→ What the task requires
Output every record word for word, minus the pictures.

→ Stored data
■ ■ ■
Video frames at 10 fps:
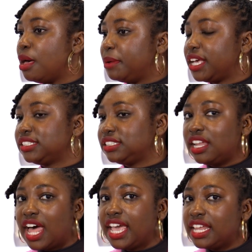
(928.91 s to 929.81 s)
because the
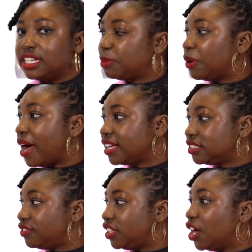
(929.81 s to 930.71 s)
client is
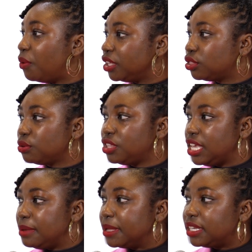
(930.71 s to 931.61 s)
proactively going through
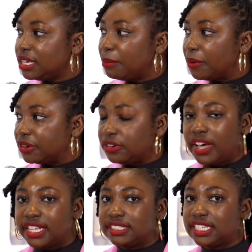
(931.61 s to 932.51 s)
the e-billing portal
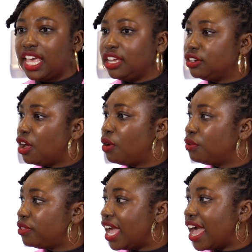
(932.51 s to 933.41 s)
and saying,
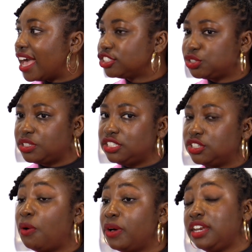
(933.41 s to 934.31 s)
no, they actually don't.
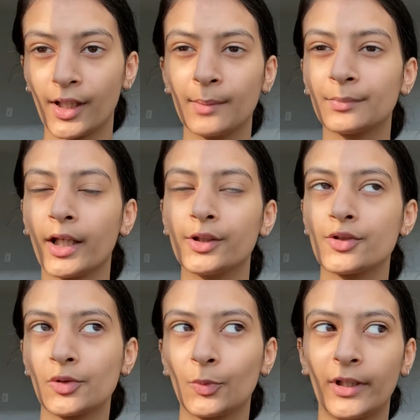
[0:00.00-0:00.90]
I'm not
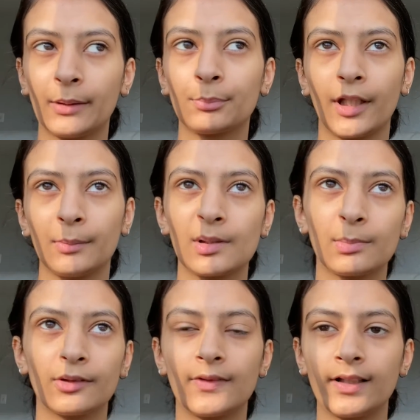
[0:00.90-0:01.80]
used to wearing primer,
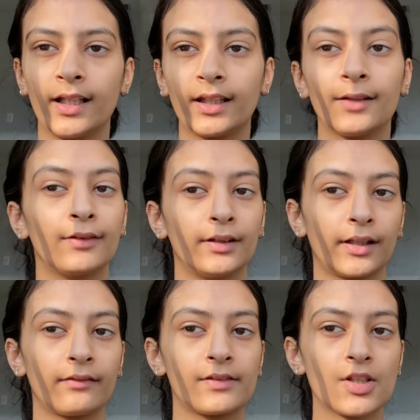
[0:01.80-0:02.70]
but for like full
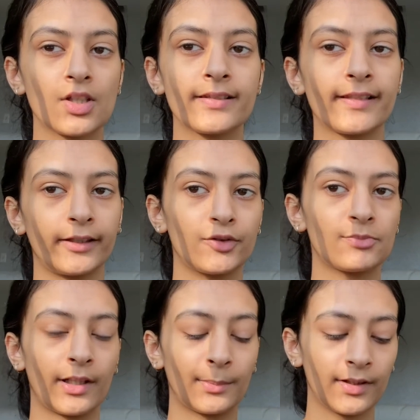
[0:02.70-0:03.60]
coverages I use
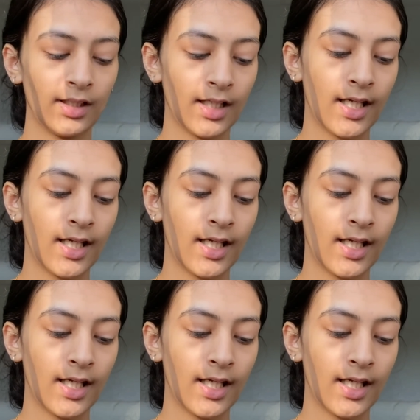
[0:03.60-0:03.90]
primer.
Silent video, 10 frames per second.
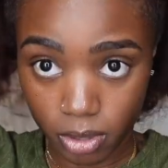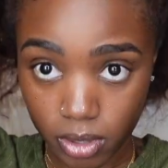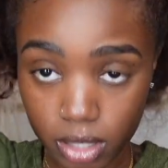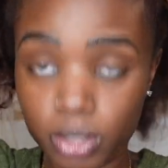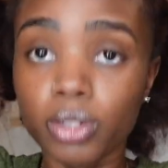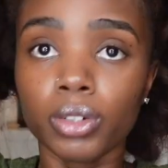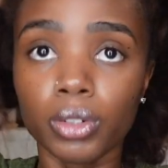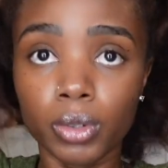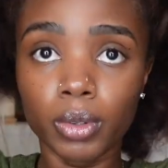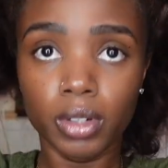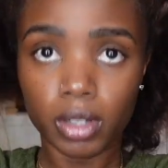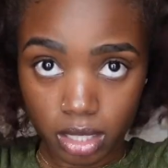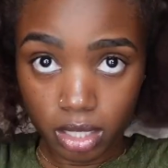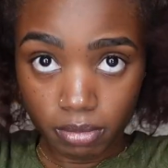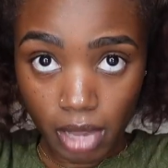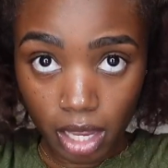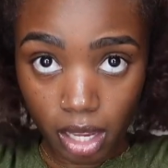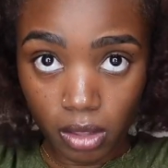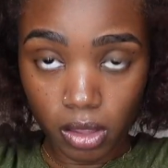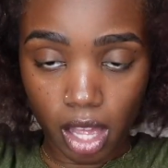going to make a
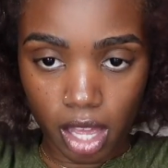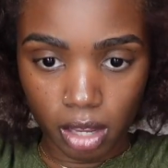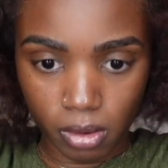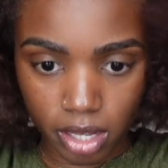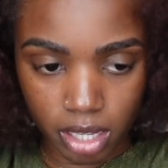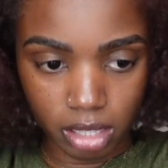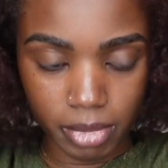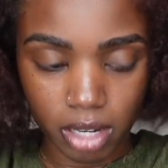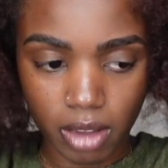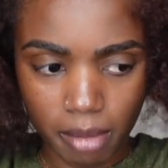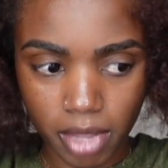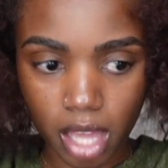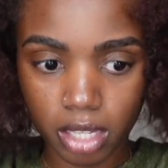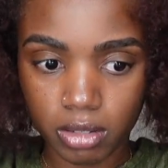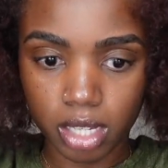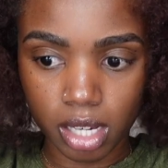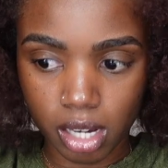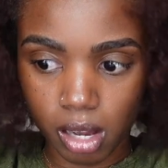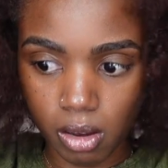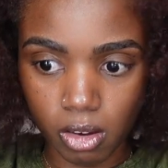line going down the middle. I'm not using a
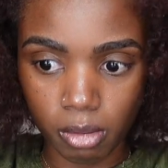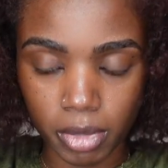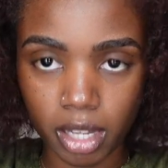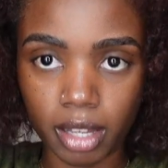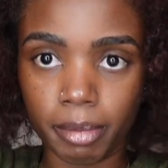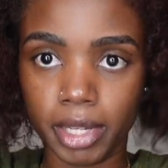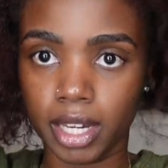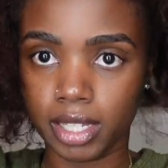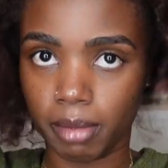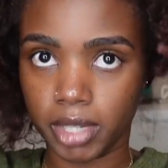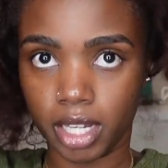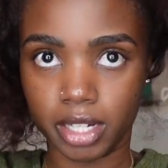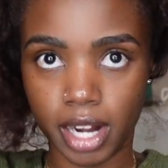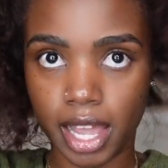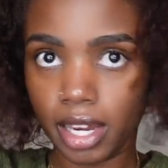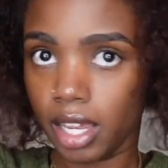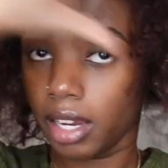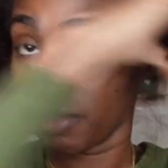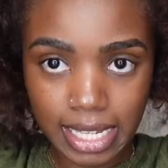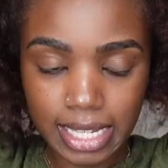comb because I'm tender headed.
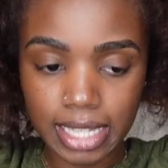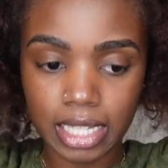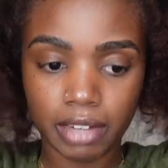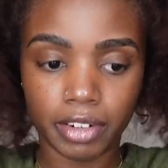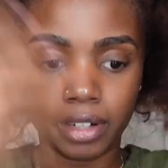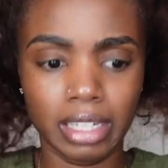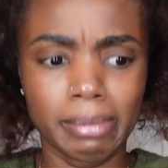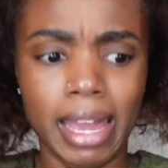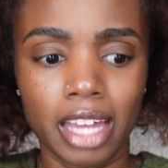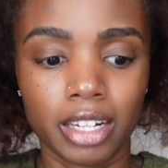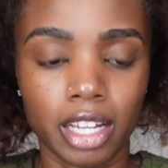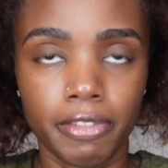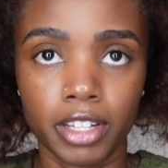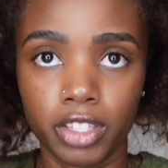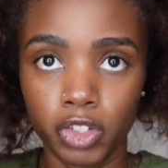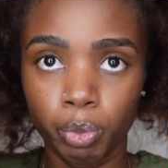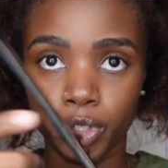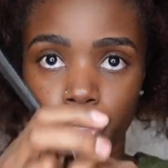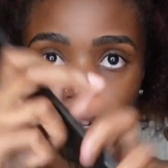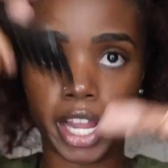It doesn't even really matter if it's super
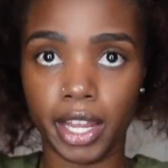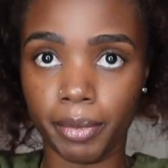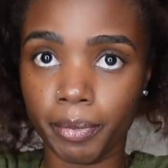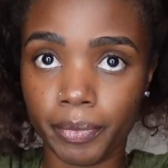straight.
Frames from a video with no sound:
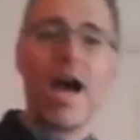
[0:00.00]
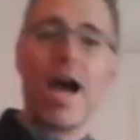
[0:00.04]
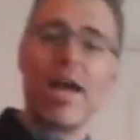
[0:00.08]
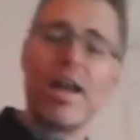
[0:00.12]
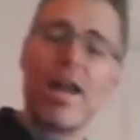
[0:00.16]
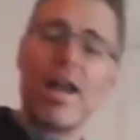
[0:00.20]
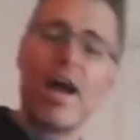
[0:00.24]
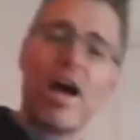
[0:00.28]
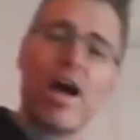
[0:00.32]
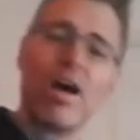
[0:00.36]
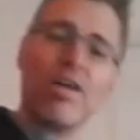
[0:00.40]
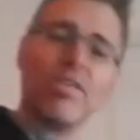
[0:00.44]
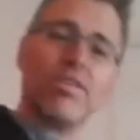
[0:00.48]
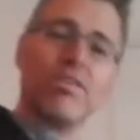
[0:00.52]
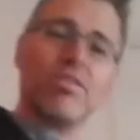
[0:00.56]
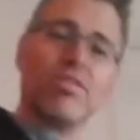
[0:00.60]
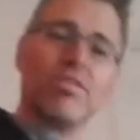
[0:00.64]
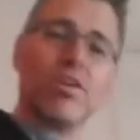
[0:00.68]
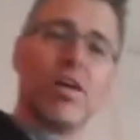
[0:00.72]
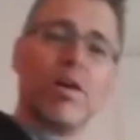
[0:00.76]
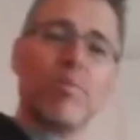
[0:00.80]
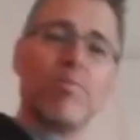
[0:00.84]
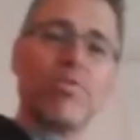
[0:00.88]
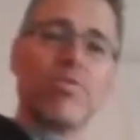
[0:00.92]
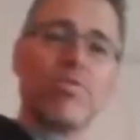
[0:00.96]
and other
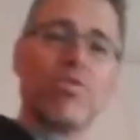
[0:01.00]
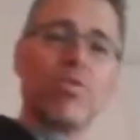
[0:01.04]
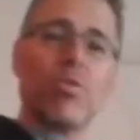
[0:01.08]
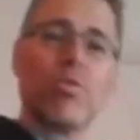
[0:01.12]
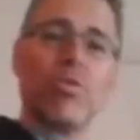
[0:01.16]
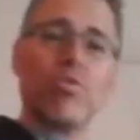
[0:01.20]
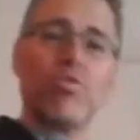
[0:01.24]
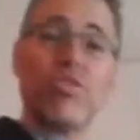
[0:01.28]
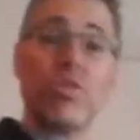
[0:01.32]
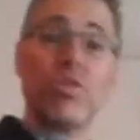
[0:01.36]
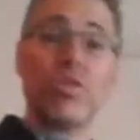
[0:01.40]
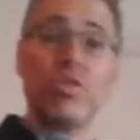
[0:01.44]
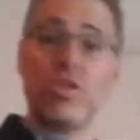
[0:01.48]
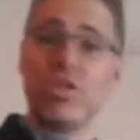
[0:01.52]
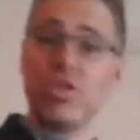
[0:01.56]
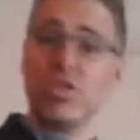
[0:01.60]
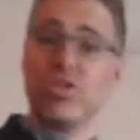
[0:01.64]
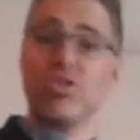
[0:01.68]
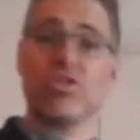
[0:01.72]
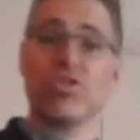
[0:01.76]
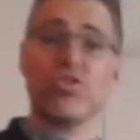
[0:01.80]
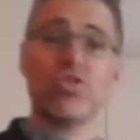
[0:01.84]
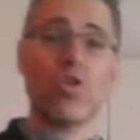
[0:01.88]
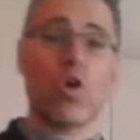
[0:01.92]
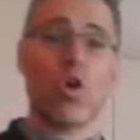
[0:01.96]
times, of course, you can
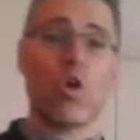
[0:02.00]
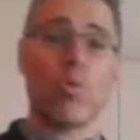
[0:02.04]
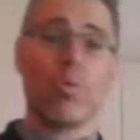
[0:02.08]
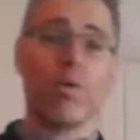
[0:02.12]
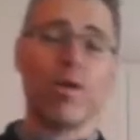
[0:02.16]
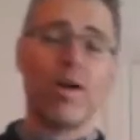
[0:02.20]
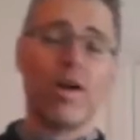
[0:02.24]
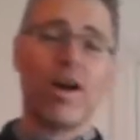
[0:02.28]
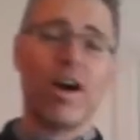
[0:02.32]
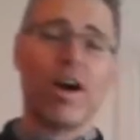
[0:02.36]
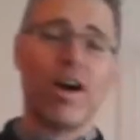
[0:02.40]
just stop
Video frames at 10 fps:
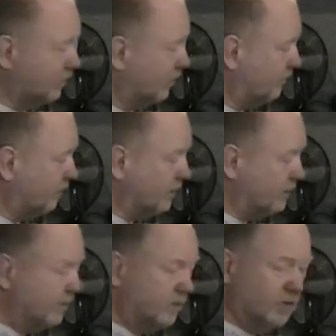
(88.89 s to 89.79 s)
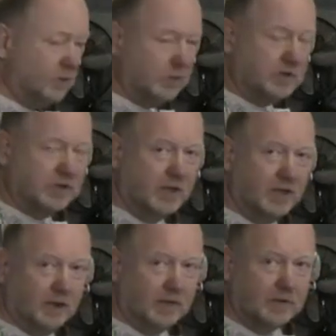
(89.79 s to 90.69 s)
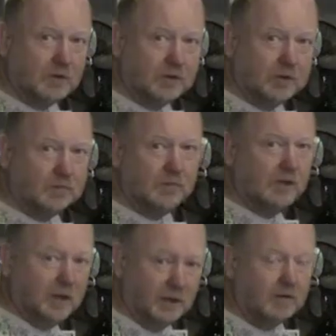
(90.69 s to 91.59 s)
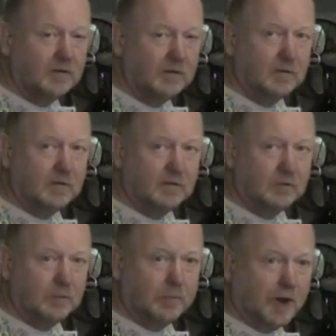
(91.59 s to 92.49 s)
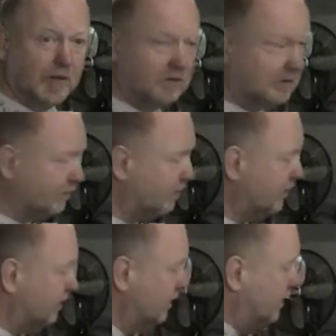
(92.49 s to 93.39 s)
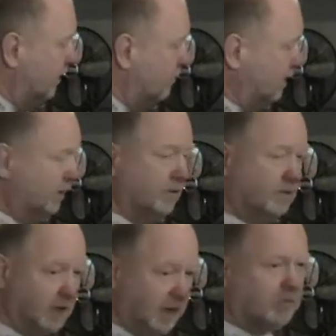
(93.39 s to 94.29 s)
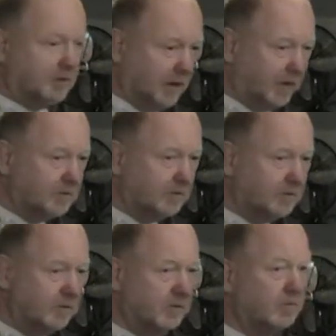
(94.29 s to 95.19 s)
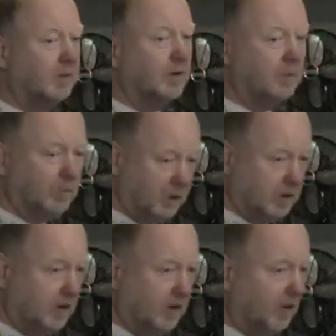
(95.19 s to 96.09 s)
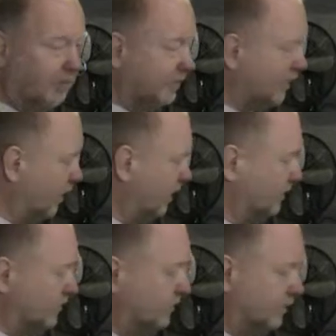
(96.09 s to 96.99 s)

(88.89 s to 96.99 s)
So if I switch gear, a shift gear, to a paradiddle, I'm making the same sound, but I'm working half as hard.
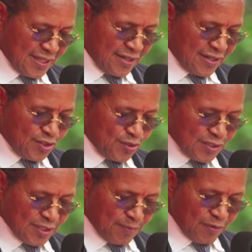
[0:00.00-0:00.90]

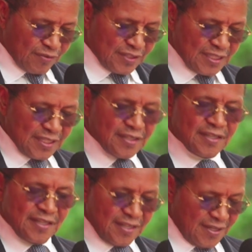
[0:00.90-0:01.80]
reducing poverty,
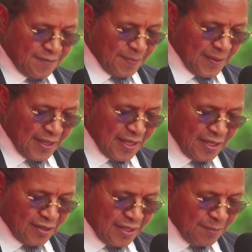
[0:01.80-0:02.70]

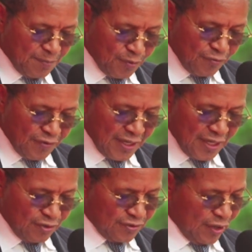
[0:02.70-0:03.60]
improving
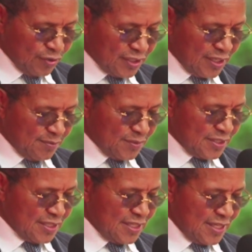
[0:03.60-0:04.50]
health
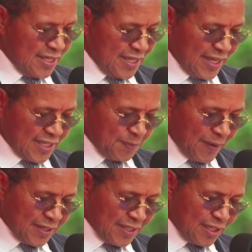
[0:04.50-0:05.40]
outcomes,
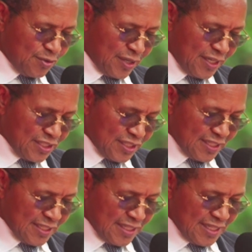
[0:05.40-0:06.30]
expanding
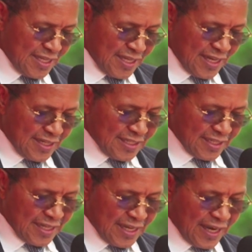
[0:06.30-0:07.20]
education, and
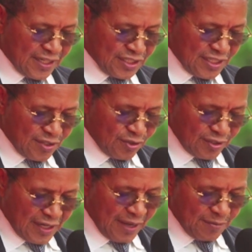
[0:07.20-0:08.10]
taking action on
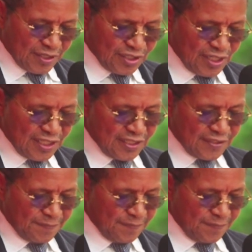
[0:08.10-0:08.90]
climate change.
■ ■ ■
→ Your solution
Video frames at 10 fps:
(928.91 s to 929.81 s)
because the
(929.81 s to 930.71 s)
client is
(930.71 s to 931.61 s)
proactively going through
(931.61 s to 932.51 s)
the e-billing portal
(932.51 s to 933.41 s)
and saying,
(933.41 s to 934.31 s)
no, they actually don't.
[0:00.00-0:00.90]
I'm not
[0:00.90-0:01.80]
used to wearing primer,
[0:01.80-0:02.70]
but for like full
[0:02.70-0:03.60]
coverages I use
[0:03.60-0:03.90]
primer.
Silent video, 10 frames per second.
going to make a
line going down the middle. I'm not using a
comb because I'm tender headed.
It doesn't even really matter if it's super
straight.
Frames from a video with no sound:
[0:00.00]
[0:00.04]
[0:00.08]
[0:00.12]
[0:00.16]
[0:00.20]
[0:00.24]
[0:00.28]
[0:00.32]
[0:00.36]
[0:00.40]
[0:00.44]
[0:00.48]
[0:00.52]
[0:00.56]
[0:00.60]
[0:00.64]
[0:00.68]
[0:00.72]
[0:00.76]
[0:00.80]
[0:00.84]
[0:00.88]
[0:00.92]
[0:00.96]
and other
[0:01.00]
[0:01.04]
[0:01.08]
[0:01.12]
[0:01.16]
[0:01.20]
[0:01.24]
[0:01.28]
[0:01.32]
[0:01.36]
[0:01.40]
[0:01.44]
[0:01.48]
[0:01.52]
[0:01.56]
[0:01.60]
[0:01.64]
[0:01.68]
[0:01.72]
[0:01.76]
[0:01.80]
[0:01.84]
[0:01.88]
[0:01.92]
[0:01.96]
times, of course, you can
[0:02.00]
[0:02.04]
[0:02.08]
[0:02.12]
[0:02.16]
[0:02.20]
[0:02.24]
[0:02.28]
[0:02.32]
[0:02.36]
[0:02.40]
just stop
Video frames at 10 fps:
(88.89 s to 89.79 s)
(89.79 s to 90.69 s)
(90.69 s to 91.59 s)
(91.59 s to 92.49 s)
(92.49 s to 93.39 s)
(93.39 s to 94.29 s)
(94.29 s to 95.19 s)
(95.19 s to 96.09 s)
(96.09 s to 96.99 s)

(88.89 s to 96.99 s)
So if I switch gear, a shift gear, to a paradiddle, I'm making the same sound, but I'm working half as hard.
[0:00.00-0:00.90]

[0:00.90-0:01.80]
reducing poverty,
[0:01.80-0:02.70]

[0:02.70-0:03.60]
improving
[0:03.60-0:04.50]
health
[0:04.50-0:05.40]
outcomes,
[0:05.40-0:06.30]
expanding
[0:06.30-0:07.20]
education, and
[0:07.20-0:08.10]
taking action on
[0:08.10-0:08.90]
climate change.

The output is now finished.